[pypy-dev] Threaded interpretation (was: Re: compiler optimizations: collecting ideas)

Paolo Giarrusso p.giarrusso at gmail.com
Tue Dec 23 06:16:32 CET 2008


On Sun, Dec 21, 2008 at 23:49, Antonio Cuni <anto.cuni at gmail.com> wrote:
> Paolo Giarrusso wrote:

Thanks for the interesting mail. It really goes into detail about the
issues I raised, and it does suggest what I needed: stuff needing
support inside the interpreter fast path, if just for unlikely
branches. I started the required coding, but it will take a while
(also because I have little time, given Christmas). But I'm answering
with some preliminary results.

First, I'd answer this question:

>> That's your problem - threading helps when you spend most of the time
>> on dispatch, and efficient interpreters get to that point.

> the question is: is it possible for a full python interpreter to be
> "efficient" as you define it?

Well, my guess is "if Prolog, Scheme and so on can, why can't Python"?
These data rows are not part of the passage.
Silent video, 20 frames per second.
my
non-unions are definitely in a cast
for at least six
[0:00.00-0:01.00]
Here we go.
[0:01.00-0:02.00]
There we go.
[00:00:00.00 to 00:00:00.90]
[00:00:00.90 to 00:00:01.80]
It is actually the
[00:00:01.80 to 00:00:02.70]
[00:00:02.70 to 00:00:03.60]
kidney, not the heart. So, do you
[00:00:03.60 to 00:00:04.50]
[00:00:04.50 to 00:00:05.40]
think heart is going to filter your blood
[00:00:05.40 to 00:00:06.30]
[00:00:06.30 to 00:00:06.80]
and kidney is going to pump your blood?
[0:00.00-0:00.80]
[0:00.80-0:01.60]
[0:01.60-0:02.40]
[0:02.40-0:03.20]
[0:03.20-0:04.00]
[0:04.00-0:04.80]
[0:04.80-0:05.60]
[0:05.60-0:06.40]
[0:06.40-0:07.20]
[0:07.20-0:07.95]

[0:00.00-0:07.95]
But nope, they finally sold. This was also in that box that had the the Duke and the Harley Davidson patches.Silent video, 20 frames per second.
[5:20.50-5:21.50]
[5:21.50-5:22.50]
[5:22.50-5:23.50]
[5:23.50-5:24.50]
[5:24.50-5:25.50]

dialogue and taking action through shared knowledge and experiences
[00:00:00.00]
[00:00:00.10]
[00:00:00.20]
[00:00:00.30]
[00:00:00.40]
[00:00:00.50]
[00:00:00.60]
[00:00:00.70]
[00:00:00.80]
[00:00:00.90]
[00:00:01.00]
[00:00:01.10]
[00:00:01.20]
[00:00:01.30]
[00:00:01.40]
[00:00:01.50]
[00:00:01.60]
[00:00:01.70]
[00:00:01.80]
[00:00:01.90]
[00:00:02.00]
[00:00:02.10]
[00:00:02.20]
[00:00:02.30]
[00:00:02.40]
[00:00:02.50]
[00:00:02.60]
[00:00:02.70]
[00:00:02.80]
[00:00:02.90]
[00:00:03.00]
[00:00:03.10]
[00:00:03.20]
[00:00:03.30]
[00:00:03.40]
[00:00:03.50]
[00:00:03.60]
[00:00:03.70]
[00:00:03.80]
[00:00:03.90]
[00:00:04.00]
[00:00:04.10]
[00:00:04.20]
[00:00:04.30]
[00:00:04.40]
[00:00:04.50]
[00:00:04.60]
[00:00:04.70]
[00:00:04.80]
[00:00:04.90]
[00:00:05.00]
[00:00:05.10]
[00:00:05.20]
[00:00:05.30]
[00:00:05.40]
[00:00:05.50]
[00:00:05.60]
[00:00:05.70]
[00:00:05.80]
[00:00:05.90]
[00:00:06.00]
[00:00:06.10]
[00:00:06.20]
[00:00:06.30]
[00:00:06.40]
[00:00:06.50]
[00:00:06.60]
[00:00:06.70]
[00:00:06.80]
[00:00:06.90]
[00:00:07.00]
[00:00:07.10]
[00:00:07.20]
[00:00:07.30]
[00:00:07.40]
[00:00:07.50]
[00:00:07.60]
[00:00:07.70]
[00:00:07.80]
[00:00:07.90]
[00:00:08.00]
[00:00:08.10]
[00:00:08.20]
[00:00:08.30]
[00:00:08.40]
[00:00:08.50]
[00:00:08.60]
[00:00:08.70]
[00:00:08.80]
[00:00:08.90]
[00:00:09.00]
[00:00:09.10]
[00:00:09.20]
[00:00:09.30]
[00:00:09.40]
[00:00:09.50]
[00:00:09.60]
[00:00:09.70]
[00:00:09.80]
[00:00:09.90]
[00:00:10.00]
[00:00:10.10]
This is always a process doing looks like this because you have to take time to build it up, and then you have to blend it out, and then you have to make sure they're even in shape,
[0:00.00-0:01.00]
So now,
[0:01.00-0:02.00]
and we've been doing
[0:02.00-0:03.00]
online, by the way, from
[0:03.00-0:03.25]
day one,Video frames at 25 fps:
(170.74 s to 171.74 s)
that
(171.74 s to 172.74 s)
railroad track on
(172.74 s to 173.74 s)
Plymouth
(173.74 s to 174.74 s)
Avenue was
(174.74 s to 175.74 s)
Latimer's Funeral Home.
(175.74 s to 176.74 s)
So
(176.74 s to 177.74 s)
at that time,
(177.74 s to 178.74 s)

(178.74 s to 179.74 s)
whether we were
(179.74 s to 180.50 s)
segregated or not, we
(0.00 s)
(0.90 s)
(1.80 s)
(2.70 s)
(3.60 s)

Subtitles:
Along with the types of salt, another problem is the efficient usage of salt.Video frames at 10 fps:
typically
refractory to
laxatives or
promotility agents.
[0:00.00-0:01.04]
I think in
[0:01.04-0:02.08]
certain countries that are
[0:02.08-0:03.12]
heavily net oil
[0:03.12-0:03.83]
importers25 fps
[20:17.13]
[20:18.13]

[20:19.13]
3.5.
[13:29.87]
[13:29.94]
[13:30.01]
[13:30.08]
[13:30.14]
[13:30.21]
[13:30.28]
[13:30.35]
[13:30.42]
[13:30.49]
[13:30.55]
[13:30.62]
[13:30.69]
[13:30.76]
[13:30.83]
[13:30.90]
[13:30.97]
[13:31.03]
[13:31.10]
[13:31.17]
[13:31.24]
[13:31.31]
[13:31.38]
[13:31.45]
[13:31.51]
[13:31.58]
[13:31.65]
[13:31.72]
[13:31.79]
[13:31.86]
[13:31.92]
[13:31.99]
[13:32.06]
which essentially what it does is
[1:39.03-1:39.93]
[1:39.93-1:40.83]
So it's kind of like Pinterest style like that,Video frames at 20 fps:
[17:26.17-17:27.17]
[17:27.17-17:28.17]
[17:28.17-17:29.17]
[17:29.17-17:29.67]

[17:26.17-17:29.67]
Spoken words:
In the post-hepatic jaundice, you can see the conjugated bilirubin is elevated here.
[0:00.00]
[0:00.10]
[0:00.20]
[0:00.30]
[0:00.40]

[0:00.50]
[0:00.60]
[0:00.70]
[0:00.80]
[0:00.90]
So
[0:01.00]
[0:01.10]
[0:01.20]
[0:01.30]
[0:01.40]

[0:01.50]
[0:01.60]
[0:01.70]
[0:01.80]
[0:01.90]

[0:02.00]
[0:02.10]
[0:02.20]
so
I know this is an interesting question, and I and my colleague, during
the past two months, tried to get an answer. And it wasn't really two
months for two people, I would say that much less time was actually
spent. So for instance we don't have support for modules, exception
handling, and the basic support for object (through Self/V8 style
maps) is not yet complete (but almost).

Then, for a couple of points, it isn't possible. Unboxed integers work
better with the Python 3.x specs - if you have them and you still want
a 32-bit integer, which is boxed, to be an int instead of a long, you
get some problems.

Also, the semantics of Python destructors are too restrictive for a
proper GC, and they can create unreclaimable reference cycles (when
all objects have destructors). In fact, Java, unlike C++, has instead
finalizers - the difference is that you can finalize an object after
finalizing the objects it points to. That's why I prefer not to say
"Python finalizers" like the official docs.
However, for both cases I feel that the semantics are wrong. Even
finalizers are a bad idea - it's interesting that .NET is even more
misguided than Java about them (and that's the opinion of Hans Boehm,
not mine).

So, those semantics fit well only reference counting - and reference
counting, in turn, makes support for multithreading impossible (the
patches for "free threading", without the global interpreter lock,
gave a 2x slowdown I think). Somebody on the python-dev ML realized
that CPython simply gets both things wrong (reference counting and
threading support), but most people went to say "oh, but people
shouldn't use threading anyway, it's too complicated to get right,
they should use multiprocess stuff..." . That was one of the most
(negatively) astonishing things I saw.

Oh, no, the worst was something like "oh, we should allow using more
interpreters in the same process, but we should move lots of statics
to the interpreter context, and it's a lot of work so it's not worth
it". Since I've participated to a community where bigger patches are
committed every week, this looks like plain laziness; it could be
because much less people are paid to work on Python, or maybe because
the general community mood is that one.

In fact, one of the reason I started this project _at all_ so early is
that the Python community clearly shows _ignorance_ about years of VM
research and little attention about VM performance.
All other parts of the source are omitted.